*BRIEF:*
Omitting any pictures, transcribe the entries below exactly.

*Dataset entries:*
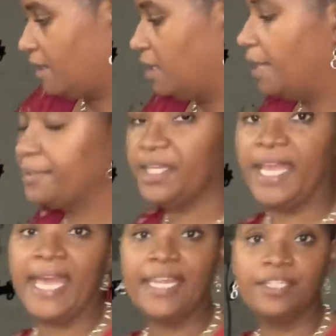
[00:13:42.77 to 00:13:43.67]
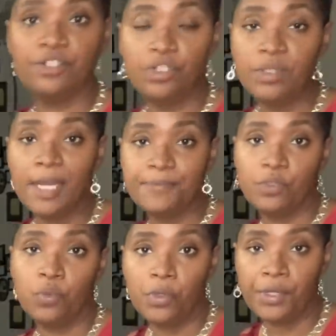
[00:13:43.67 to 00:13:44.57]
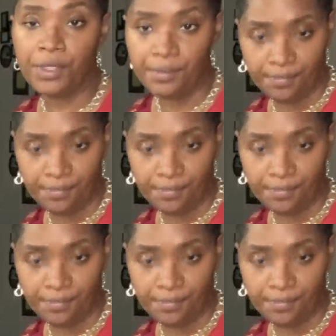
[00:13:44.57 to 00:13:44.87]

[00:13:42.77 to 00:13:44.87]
I'm going to add in two cups of water.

*RESPONSE TO THIS TASK:*
[00:13:42.77 to 00:13:43.67]
[00:13:43.67 to 00:13:44.57]
[00:13:44.57 to 00:13:44.87]

[00:13:42.77 to 00:13:44.87]
I'm going to add in two cups of water.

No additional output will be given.